Librería cerrada

Llego a la esquina y el semáforo se pone verde. Una larga fila de vehículos continúa su peregrinaje; seguramente muchos vuelven a sus hogares, cansados de un día de trabajo. Consulto el reloj —faltan veinte minutos para las nueve de la noche—. Desganado, levanto la vista, deseando que el semáforo cambie al mirarlo. Los autos, las motos y las camionetas siguen circulando, uno tras otro, en un orden casi delimitado. La ciudad se prepara para su descanso nocturno; lentamente parece apagarse, como si contara los autos para dormir.

Recorro parte de la vereda de enfrente con la mirada: sus vidrieras iluminadas, sus árboles altos y frondosos, las fachadas de las casas y los negocios. Veo cruzar los autos frente a mí, con sus conductores ensimismados. Estáticos en movimiento. Yo, quieto en medio del fluir.

Dirijo nuevamente la vista hacia la esquina misma; noto que no está señalada. Me detengo a pensar dónde me encuentro: caminé apenas tres cuadras desde el boulevard de la avenida Mitre.

—Salta y Colón —digo en voz baja.
Una señora que acaba de pararse a mi lado me responde:
—¿Disculpe?
—Perdón, hablaba solo —digo, sonriendo.
La señora me observa con desaprobación en el rostro, aprieta la cartera contra sí y desvía la mirada sin acotar nada.

Sondeo el frente otra vez, ahora estirando el cuello, como si esta acción aumentara mi enfoque. Distingo que la librería "La Paz" sigue abierta, porque una chica sale del interior. No lleva nada en las manos. Me parece que va muy apurada: se cruza de vereda sin siquiera mirar a los lados. La sigo con la vista mientras se aleja; su cabeza se mueve levemente de un lado a otro, como si negara nerviosa, quizás también hablando sola.

El semáforo se pone en rojo. Un río de vehículos se detiene para dar curso a otro. Así estuvieron todo el día, y así seguirán por lo menos una hora más.

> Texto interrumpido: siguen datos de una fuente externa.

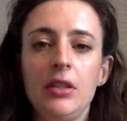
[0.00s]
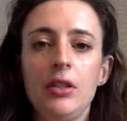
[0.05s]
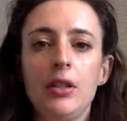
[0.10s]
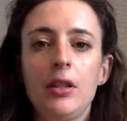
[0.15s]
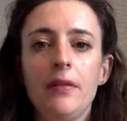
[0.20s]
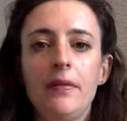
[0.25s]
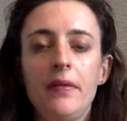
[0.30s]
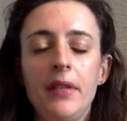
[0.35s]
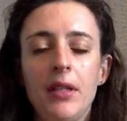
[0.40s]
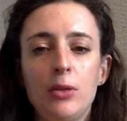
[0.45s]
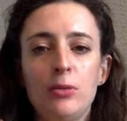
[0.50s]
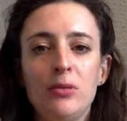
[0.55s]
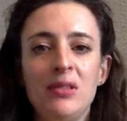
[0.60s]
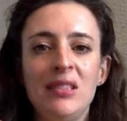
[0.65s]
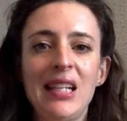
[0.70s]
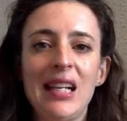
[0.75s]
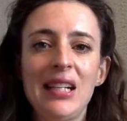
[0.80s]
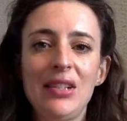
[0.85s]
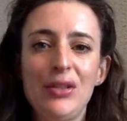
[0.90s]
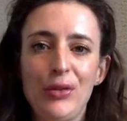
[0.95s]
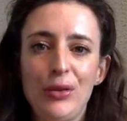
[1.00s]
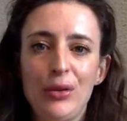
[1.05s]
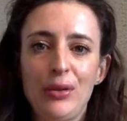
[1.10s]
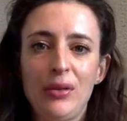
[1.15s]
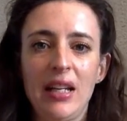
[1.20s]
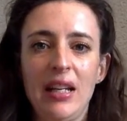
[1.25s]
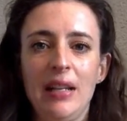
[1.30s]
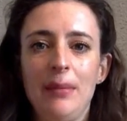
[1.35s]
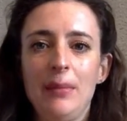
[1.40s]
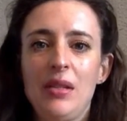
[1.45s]
you don't feel natural
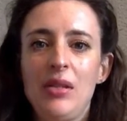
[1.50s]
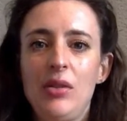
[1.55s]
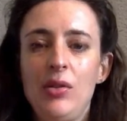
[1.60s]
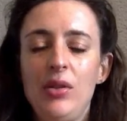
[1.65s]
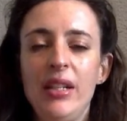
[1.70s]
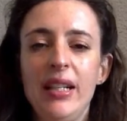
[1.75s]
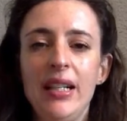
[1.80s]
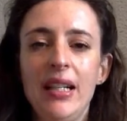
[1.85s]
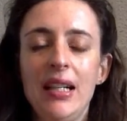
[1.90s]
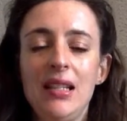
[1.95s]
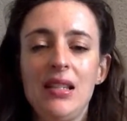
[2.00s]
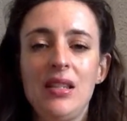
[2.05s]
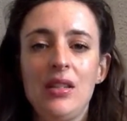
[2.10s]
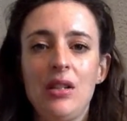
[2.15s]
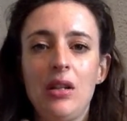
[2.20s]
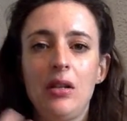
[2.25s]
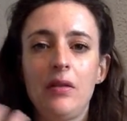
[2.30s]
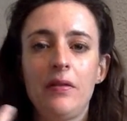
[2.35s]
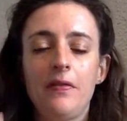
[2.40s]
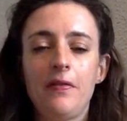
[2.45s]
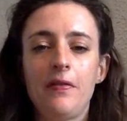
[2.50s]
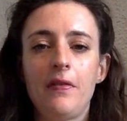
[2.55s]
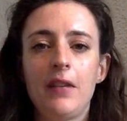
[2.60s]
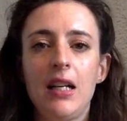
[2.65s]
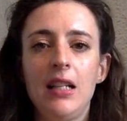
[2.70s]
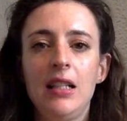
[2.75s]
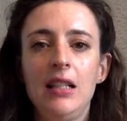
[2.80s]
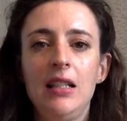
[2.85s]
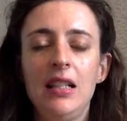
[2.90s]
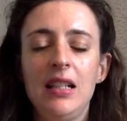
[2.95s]
chemistry, it's not
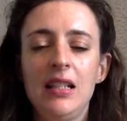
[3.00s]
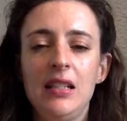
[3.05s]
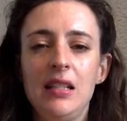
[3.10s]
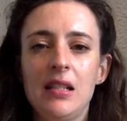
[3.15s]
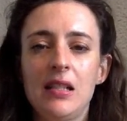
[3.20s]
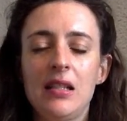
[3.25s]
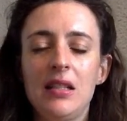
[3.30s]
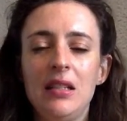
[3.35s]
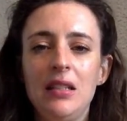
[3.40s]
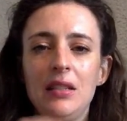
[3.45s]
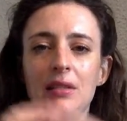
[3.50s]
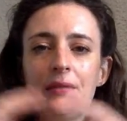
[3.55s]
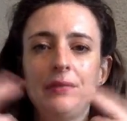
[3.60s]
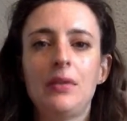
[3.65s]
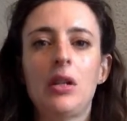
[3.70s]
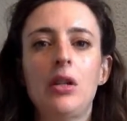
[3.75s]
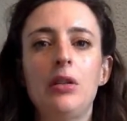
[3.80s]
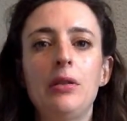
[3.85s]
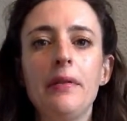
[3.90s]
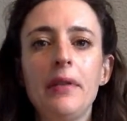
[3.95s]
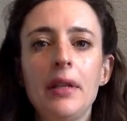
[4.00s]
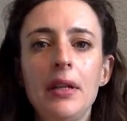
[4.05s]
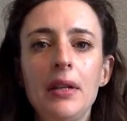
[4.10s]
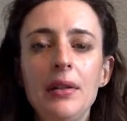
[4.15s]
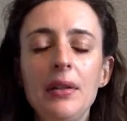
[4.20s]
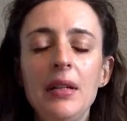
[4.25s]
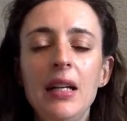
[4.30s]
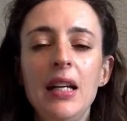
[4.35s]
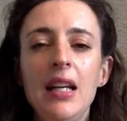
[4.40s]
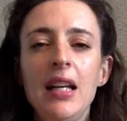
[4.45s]
fun, it doesn't evolve
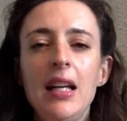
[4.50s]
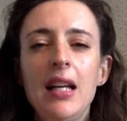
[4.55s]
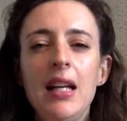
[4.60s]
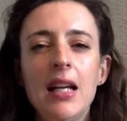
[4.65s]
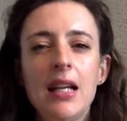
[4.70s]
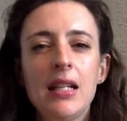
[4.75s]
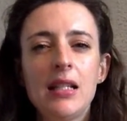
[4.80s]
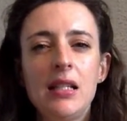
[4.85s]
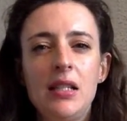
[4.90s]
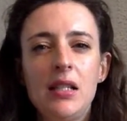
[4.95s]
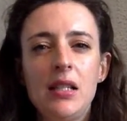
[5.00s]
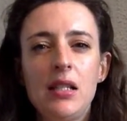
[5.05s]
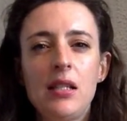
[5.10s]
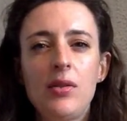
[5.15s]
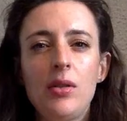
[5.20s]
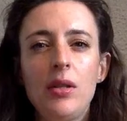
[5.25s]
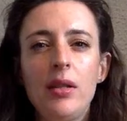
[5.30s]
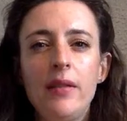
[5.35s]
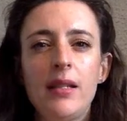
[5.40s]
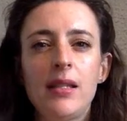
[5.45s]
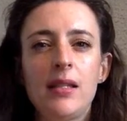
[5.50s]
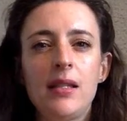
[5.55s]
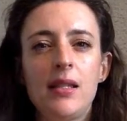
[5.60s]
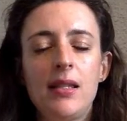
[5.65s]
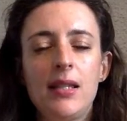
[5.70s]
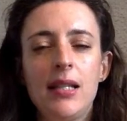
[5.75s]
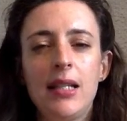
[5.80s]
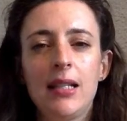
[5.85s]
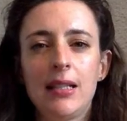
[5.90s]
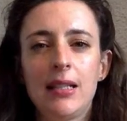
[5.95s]
you. It's just sort of this
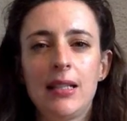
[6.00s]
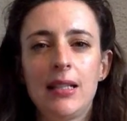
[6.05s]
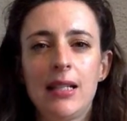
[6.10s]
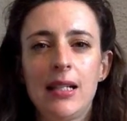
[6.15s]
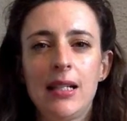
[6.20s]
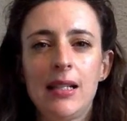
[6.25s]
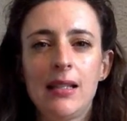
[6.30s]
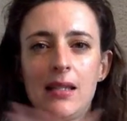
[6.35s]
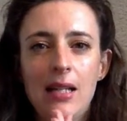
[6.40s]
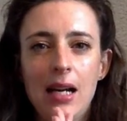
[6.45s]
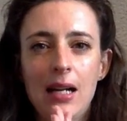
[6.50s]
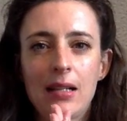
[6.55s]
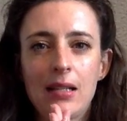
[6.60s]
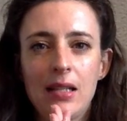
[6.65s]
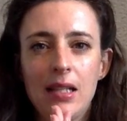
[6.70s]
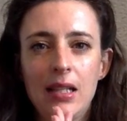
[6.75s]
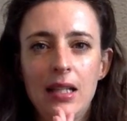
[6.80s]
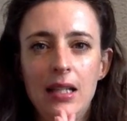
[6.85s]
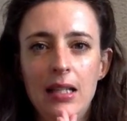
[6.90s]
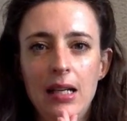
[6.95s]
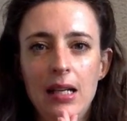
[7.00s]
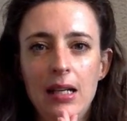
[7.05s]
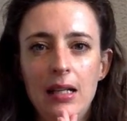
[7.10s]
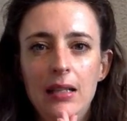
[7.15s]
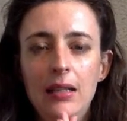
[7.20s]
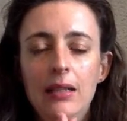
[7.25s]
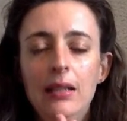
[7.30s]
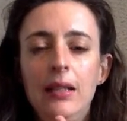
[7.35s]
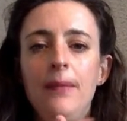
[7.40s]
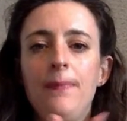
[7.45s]
thing that's stuck
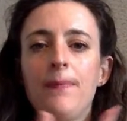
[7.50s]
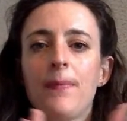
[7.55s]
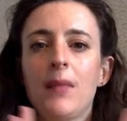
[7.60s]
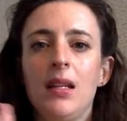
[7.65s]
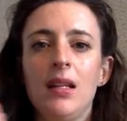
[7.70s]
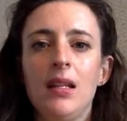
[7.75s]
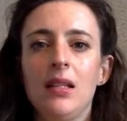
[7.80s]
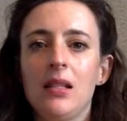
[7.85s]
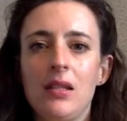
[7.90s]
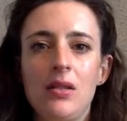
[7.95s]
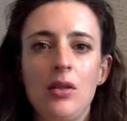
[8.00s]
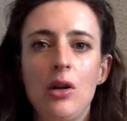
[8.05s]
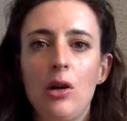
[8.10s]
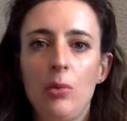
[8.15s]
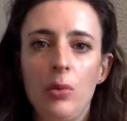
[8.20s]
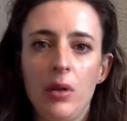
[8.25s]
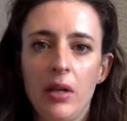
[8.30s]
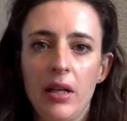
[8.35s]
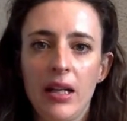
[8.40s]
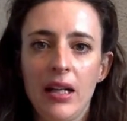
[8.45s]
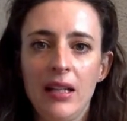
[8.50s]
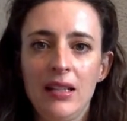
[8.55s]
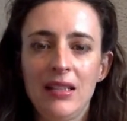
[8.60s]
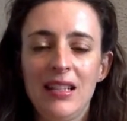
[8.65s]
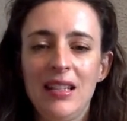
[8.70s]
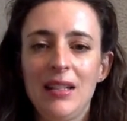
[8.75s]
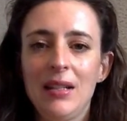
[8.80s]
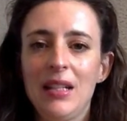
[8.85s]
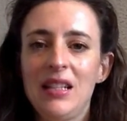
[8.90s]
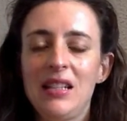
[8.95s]
together and it's not working.
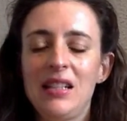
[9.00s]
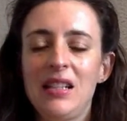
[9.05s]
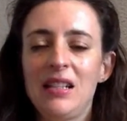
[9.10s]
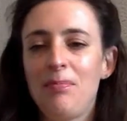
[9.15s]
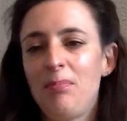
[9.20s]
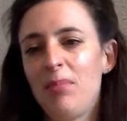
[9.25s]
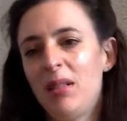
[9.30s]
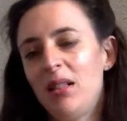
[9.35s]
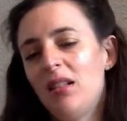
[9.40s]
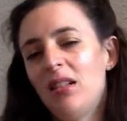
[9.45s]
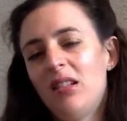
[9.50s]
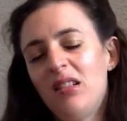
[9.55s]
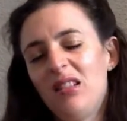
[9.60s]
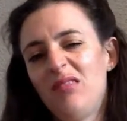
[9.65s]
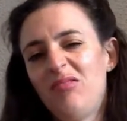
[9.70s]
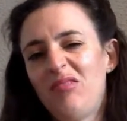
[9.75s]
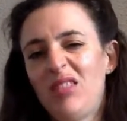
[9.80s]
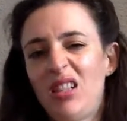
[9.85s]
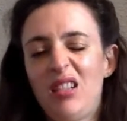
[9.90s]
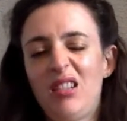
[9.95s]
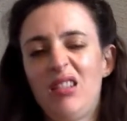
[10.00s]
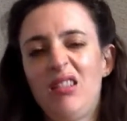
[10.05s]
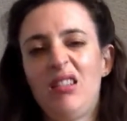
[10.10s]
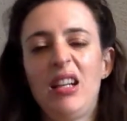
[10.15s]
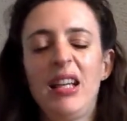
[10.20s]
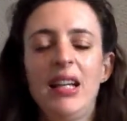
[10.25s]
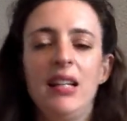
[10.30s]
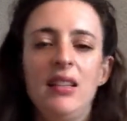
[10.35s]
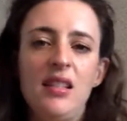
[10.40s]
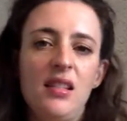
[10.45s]
And it did, but I
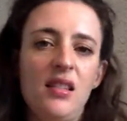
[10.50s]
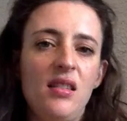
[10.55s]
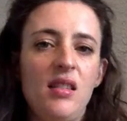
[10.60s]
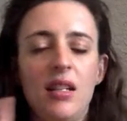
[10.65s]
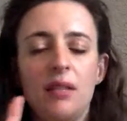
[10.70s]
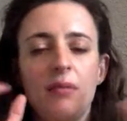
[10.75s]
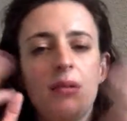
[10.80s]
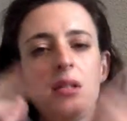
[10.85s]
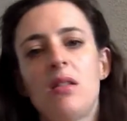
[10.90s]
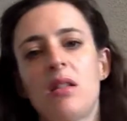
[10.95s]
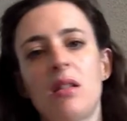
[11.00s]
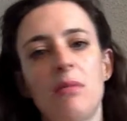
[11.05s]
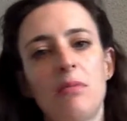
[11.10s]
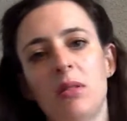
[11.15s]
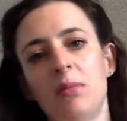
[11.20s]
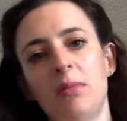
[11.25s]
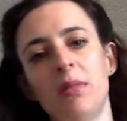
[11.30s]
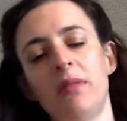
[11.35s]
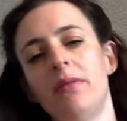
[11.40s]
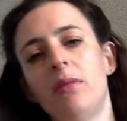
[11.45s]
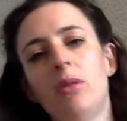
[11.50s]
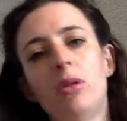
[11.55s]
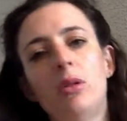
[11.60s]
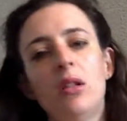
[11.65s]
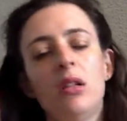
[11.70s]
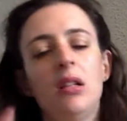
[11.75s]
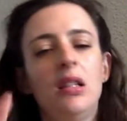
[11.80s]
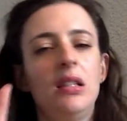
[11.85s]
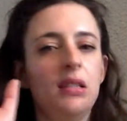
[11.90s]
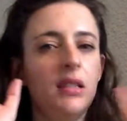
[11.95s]
had this thing with someone
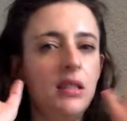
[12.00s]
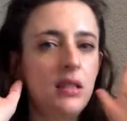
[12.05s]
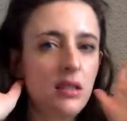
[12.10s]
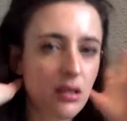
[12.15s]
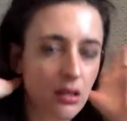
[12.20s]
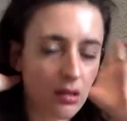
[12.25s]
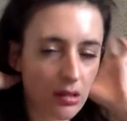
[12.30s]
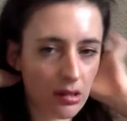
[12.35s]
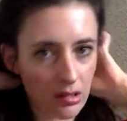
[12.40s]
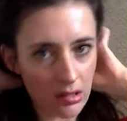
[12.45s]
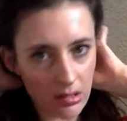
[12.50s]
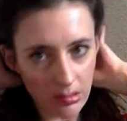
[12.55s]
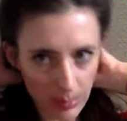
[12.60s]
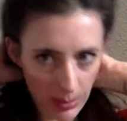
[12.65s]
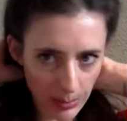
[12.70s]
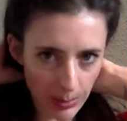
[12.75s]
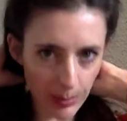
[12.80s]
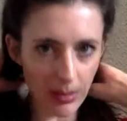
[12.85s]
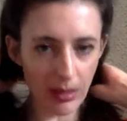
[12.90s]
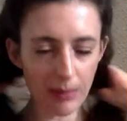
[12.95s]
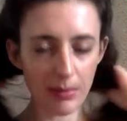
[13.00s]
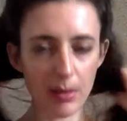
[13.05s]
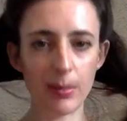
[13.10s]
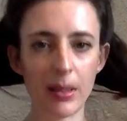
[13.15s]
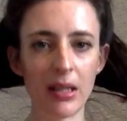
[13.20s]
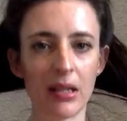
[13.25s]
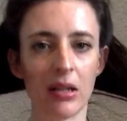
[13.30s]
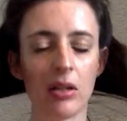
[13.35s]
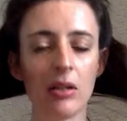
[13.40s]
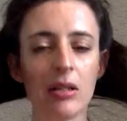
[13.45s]
before and blah, blah, blah, I'm a
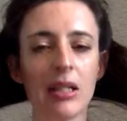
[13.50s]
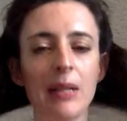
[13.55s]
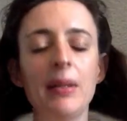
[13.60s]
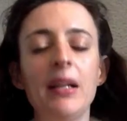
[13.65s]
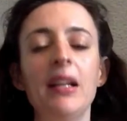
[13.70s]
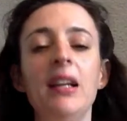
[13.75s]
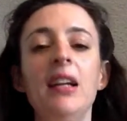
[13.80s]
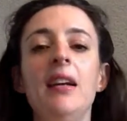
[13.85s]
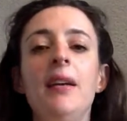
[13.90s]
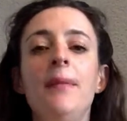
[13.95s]
bit lonely, but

Prosigo mi camino rumbo a la librería. Parada no programada en busca de alguna oferta. Algunos títulos tentativos desfilan por mi cabeza, autores clásicos —los clásicos siempre están de oferta: Dickens, Víctor Hugo, Tolstói—. No lo digo en voz alta, porque la señora aún camina a mi lado, indiferente, todavía altiva. La miro sonriente, pero ella no me registra. Me cruzo de vereda. La saludo en voz baja para que no me oiga:

—Adiós señora, buenas noches —digo, acompañado con un ademán.

Llego a la librería. Veo mi reflejo en la puerta de cristal. Al asomarme al interior, no percibo a nadie. Trato de empujar la puerta y, para mi asombro, leo el gran cartel meciéndose que dice "Cerrado". Pienso en la chica que vi salir hace un momento.

Debajo, en una hoja de papel pegada al cristal con cinta, escrita con lápiz y apenas visible, leo:
"Cerrado por duelo."

Los libros pueden esperar —pienso, retomando mi rumbo—. La vida sigue.